= What the task requires =
Everything in the entries is to be written out exactly, except for the pictures.
### Extracted entries
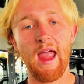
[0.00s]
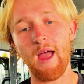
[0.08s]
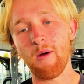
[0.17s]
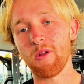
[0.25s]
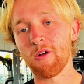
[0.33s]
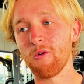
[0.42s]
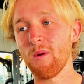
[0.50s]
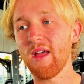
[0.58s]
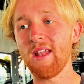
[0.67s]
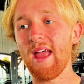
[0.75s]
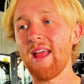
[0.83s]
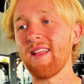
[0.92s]
how it all
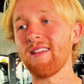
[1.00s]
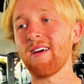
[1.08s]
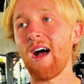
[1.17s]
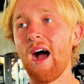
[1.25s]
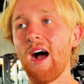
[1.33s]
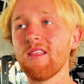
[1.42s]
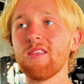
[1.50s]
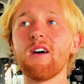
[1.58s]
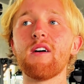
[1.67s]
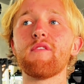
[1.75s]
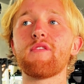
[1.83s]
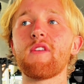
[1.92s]
went. And I
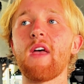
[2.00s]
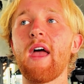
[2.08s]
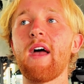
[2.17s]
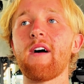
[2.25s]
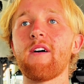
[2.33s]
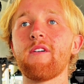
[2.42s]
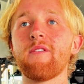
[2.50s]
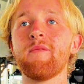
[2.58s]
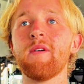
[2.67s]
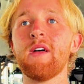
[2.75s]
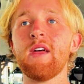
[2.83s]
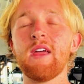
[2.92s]
loved how
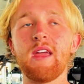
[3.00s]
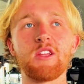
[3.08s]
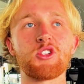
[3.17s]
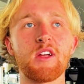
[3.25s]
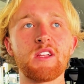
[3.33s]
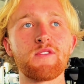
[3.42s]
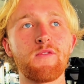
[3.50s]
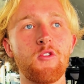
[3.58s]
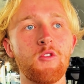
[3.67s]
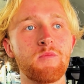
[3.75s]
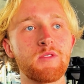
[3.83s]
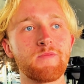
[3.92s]
it
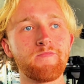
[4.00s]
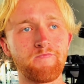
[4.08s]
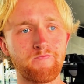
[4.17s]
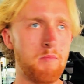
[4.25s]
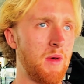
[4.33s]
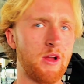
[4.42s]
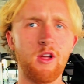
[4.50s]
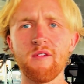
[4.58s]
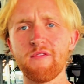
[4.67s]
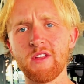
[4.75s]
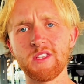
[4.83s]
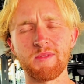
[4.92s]
transformed my
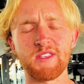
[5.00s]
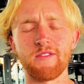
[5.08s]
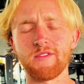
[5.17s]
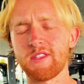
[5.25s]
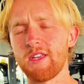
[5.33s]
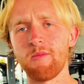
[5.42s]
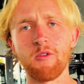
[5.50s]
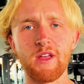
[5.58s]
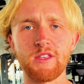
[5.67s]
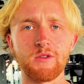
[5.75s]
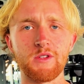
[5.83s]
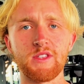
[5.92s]
confidence, my self-esteem, all
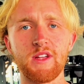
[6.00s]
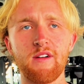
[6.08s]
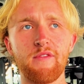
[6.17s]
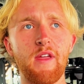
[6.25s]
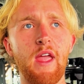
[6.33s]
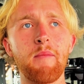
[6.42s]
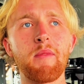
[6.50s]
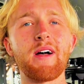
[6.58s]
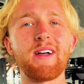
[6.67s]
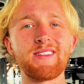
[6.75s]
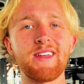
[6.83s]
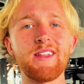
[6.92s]
that sort of stuff, and
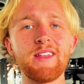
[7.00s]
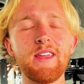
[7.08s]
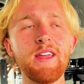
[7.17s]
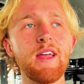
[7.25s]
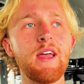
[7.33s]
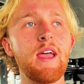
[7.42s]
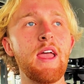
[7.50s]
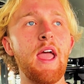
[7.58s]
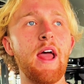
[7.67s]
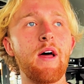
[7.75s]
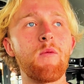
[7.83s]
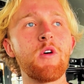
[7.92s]
my identity.
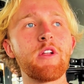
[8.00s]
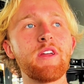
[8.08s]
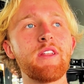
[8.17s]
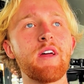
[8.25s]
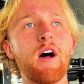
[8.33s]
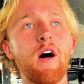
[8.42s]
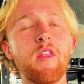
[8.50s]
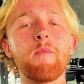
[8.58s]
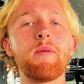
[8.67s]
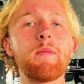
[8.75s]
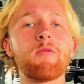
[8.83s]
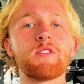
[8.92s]
And I wanted other
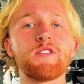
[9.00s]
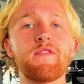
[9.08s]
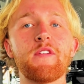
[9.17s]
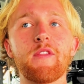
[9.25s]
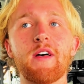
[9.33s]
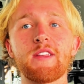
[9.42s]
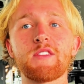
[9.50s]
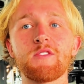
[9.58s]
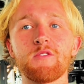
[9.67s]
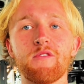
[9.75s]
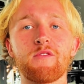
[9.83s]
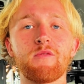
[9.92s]
people to feel that
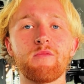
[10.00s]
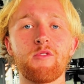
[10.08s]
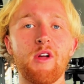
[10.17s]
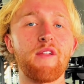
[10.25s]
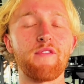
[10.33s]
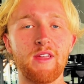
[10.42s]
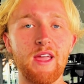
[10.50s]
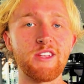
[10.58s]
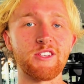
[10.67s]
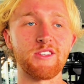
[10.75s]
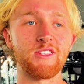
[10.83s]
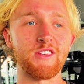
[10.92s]
sort of
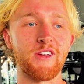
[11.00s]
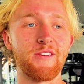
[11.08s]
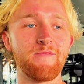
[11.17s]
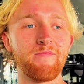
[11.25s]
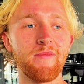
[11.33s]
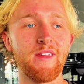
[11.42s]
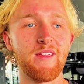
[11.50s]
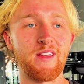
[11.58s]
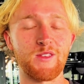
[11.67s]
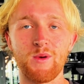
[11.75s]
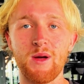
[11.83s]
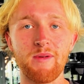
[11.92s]
gratification. So
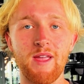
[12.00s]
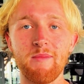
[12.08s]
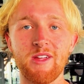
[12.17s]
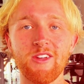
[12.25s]
that's why I became a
######
= Answer area =
[0.00s]
[0.08s]
[0.17s]
[0.25s]
[0.33s]
[0.42s]
[0.50s]
[0.58s]
[0.67s]
[0.75s]
[0.83s]
[0.92s]
how it all
[1.00s]
[1.08s]
[1.17s]
[1.25s]
[1.33s]
[1.42s]
[1.50s]
[1.58s]
[1.67s]
[1.75s]
[1.83s]
[1.92s]
went. And I
[2.00s]
[2.08s]
[2.17s]
[2.25s]
[2.33s]
[2.42s]
[2.50s]
[2.58s]
[2.67s]
[2.75s]
[2.83s]
[2.92s]
loved how
[3.00s]
[3.08s]
[3.17s]
[3.25s]
[3.33s]
[3.42s]
[3.50s]
[3.58s]
[3.67s]
[3.75s]
[3.83s]
[3.92s]
it
[4.00s]
[4.08s]
[4.17s]
[4.25s]
[4.33s]
[4.42s]
[4.50s]
[4.58s]
[4.67s]
[4.75s]
[4.83s]
[4.92s]
transformed my
[5.00s]
[5.08s]
[5.17s]
[5.25s]
[5.33s]
[5.42s]
[5.50s]
[5.58s]
[5.67s]
[5.75s]
[5.83s]
[5.92s]
confidence, my self-esteem, all
[6.00s]
[6.08s]
[6.17s]
[6.25s]
[6.33s]
[6.42s]
[6.50s]
[6.58s]
[6.67s]
[6.75s]
[6.83s]
[6.92s]
that sort of stuff, and
[7.00s]
[7.08s]
[7.17s]
[7.25s]
[7.33s]
[7.42s]
[7.50s]
[7.58s]
[7.67s]
[7.75s]
[7.83s]
[7.92s]
my identity.
[8.00s]
[8.08s]
[8.17s]
[8.25s]
[8.33s]
[8.42s]
[8.50s]
[8.58s]
[8.67s]
[8.75s]
[8.83s]
[8.92s]
And I wanted other
[9.00s]
[9.08s]
[9.17s]
[9.25s]
[9.33s]
[9.42s]
[9.50s]
[9.58s]
[9.67s]
[9.75s]
[9.83s]
[9.92s]
people to feel that
[10.00s]
[10.08s]
[10.17s]
[10.25s]
[10.33s]
[10.42s]
[10.50s]
[10.58s]
[10.67s]
[10.75s]
[10.83s]
[10.92s]
sort of
[11.00s]
[11.08s]
[11.17s]
[11.25s]
[11.33s]
[11.42s]
[11.50s]
[11.58s]
[11.67s]
[11.75s]
[11.83s]
[11.92s]
gratification. So
[12.00s]
[12.08s]
[12.17s]
[12.25s]
that's why I became a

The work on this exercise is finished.